### EXERCISE DESCRIPTION
The records below are to be returned exactly as written, minus their pictures.

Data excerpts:
>>>
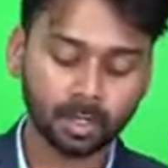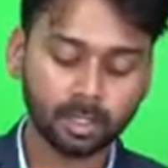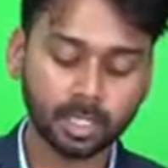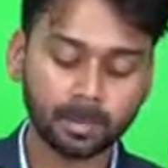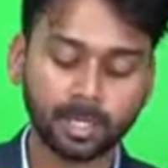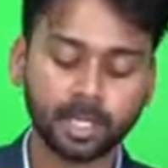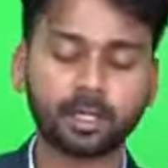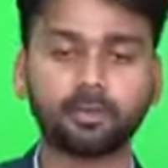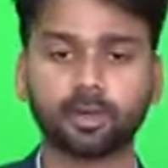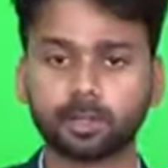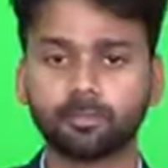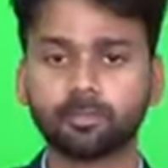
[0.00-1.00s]
Debris
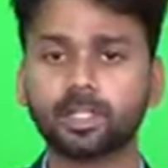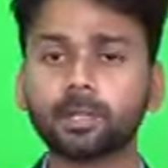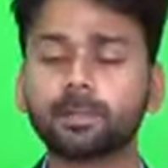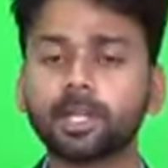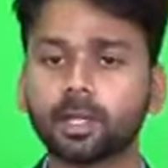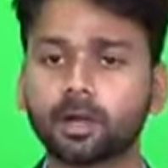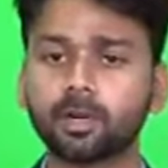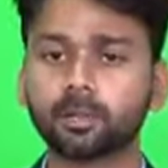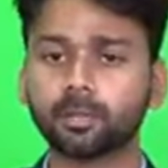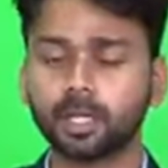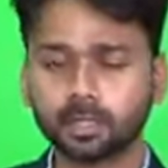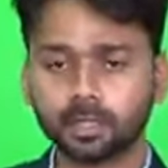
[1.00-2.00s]
cover. Debris cover
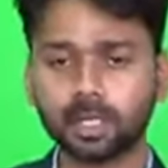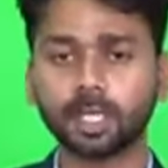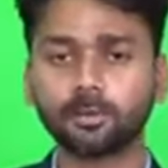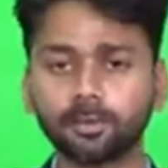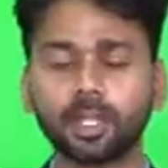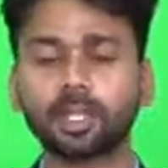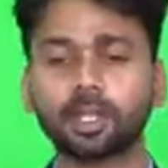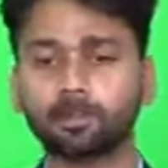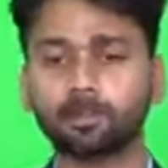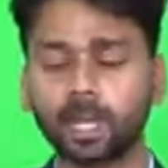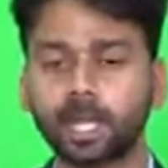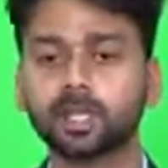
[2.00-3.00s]
means if in a
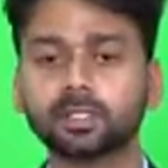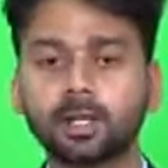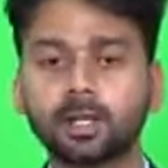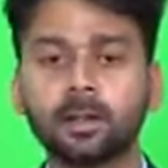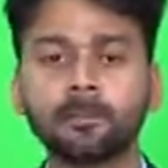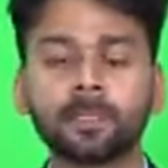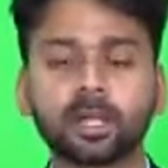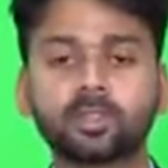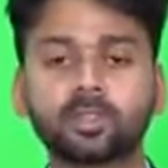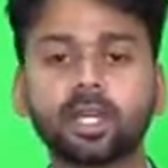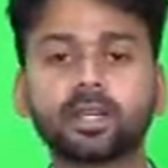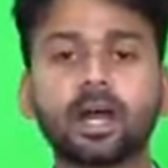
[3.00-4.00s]
place
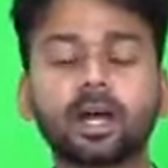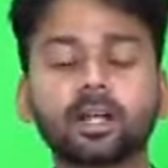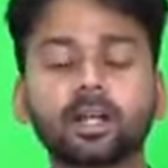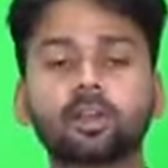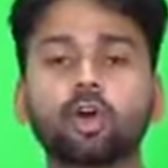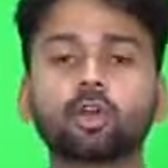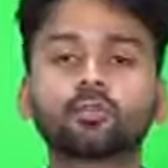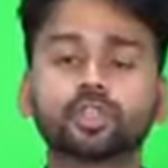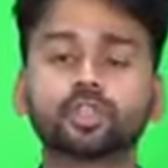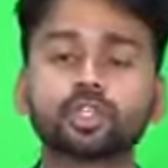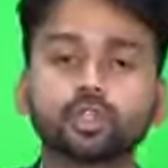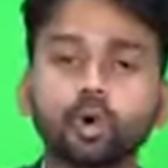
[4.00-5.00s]
there are a lot of
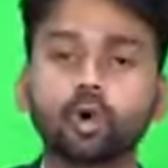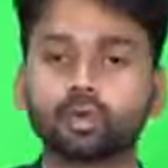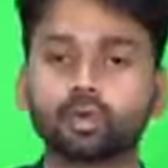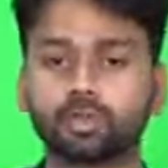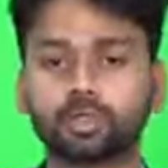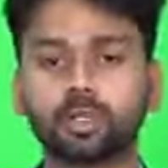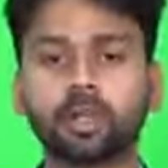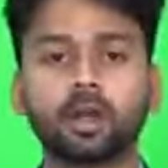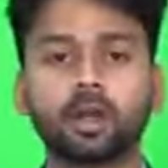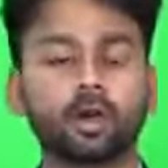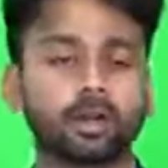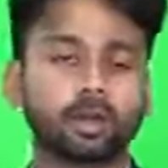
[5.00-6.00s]
stones
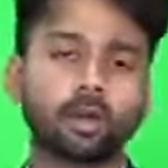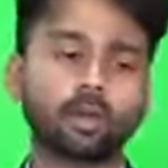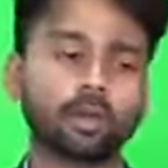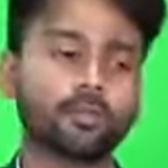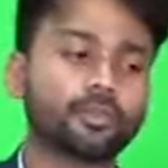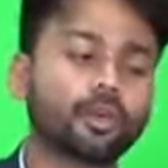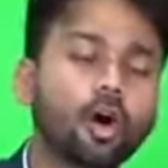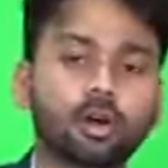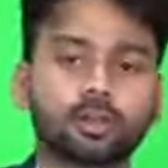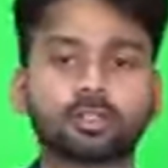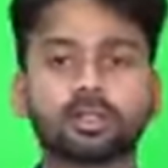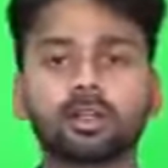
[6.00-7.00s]
or a lot of
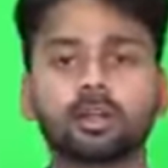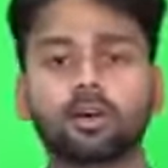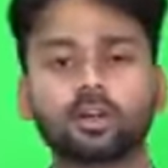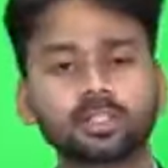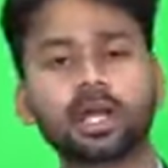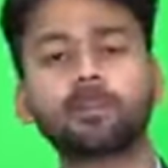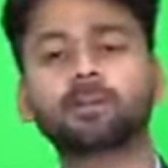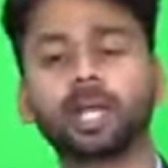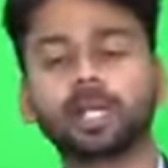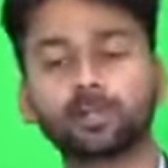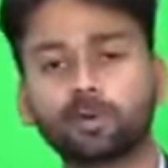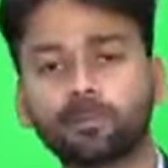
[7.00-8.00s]
rocks or some
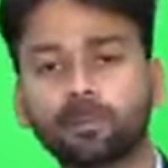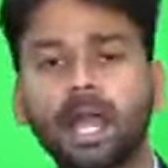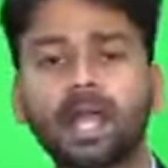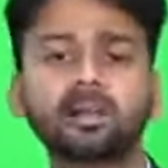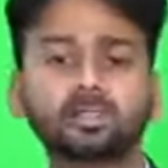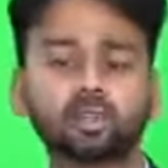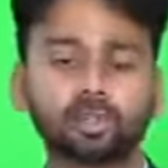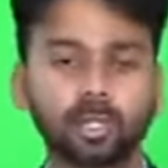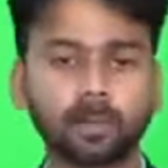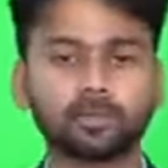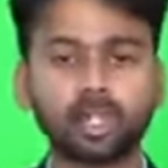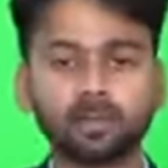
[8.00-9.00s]
kind of plants or
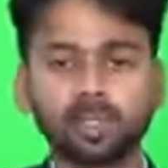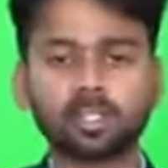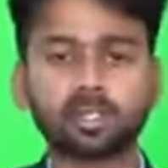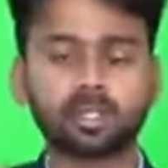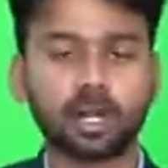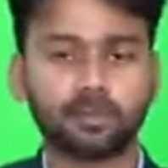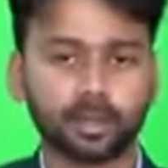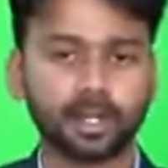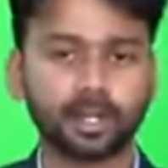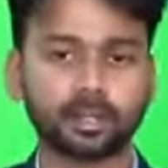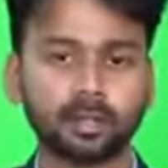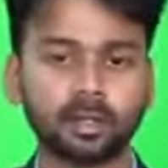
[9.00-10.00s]
something which is
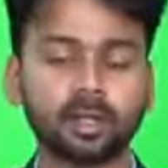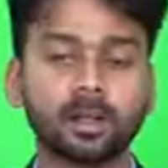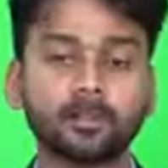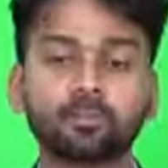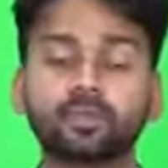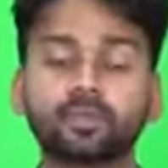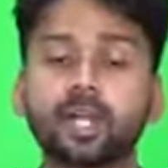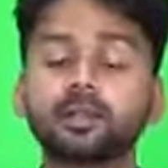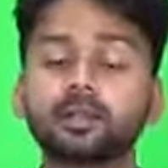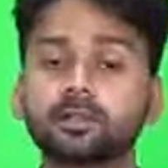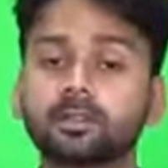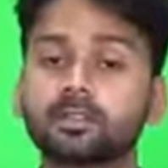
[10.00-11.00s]
covering,
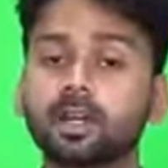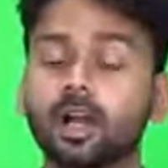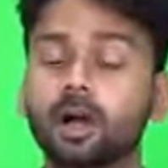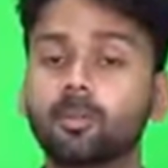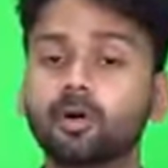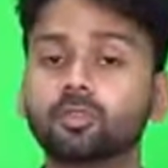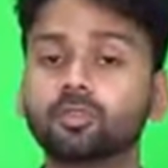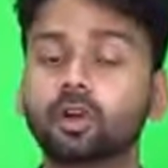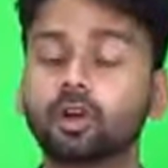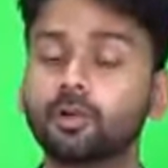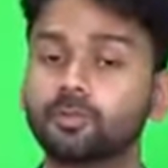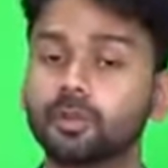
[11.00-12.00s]
then the amount
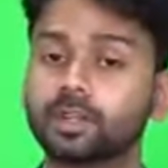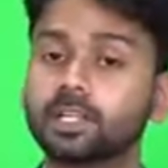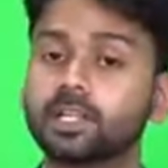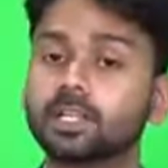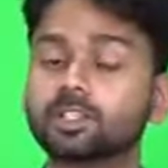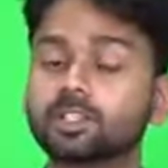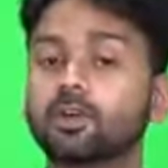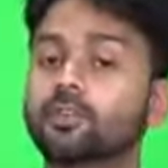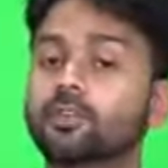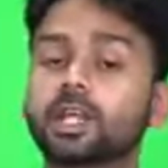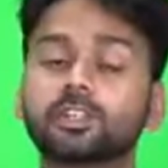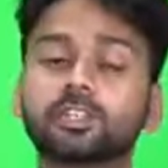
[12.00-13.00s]
of reduction
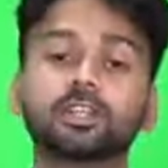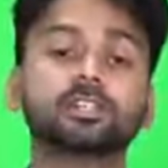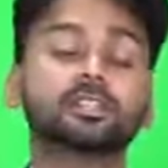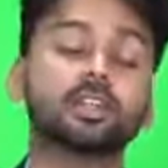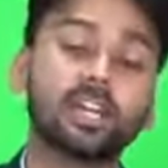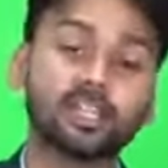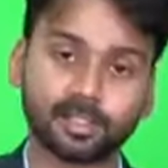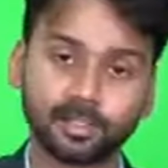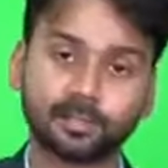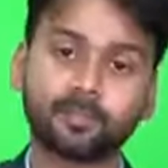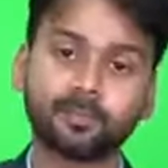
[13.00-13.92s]
of glacier is less.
<<<
### SOLVED PROBLEM
[0.00-1.00s]
Debris
[1.00-2.00s]
cover. Debris cover
[2.00-3.00s]
means if in a
[3.00-4.00s]
place
[4.00-5.00s]
there are a lot of
[5.00-6.00s]
stones
[6.00-7.00s]
or a lot of
[7.00-8.00s]
rocks or some
[8.00-9.00s]
kind of plants or
[9.00-10.00s]
something which is
[10.00-11.00s]
covering,
[11.00-12.00s]
then the amount
[12.00-13.00s]
of reduction
[13.00-13.92s]
of glacier is less.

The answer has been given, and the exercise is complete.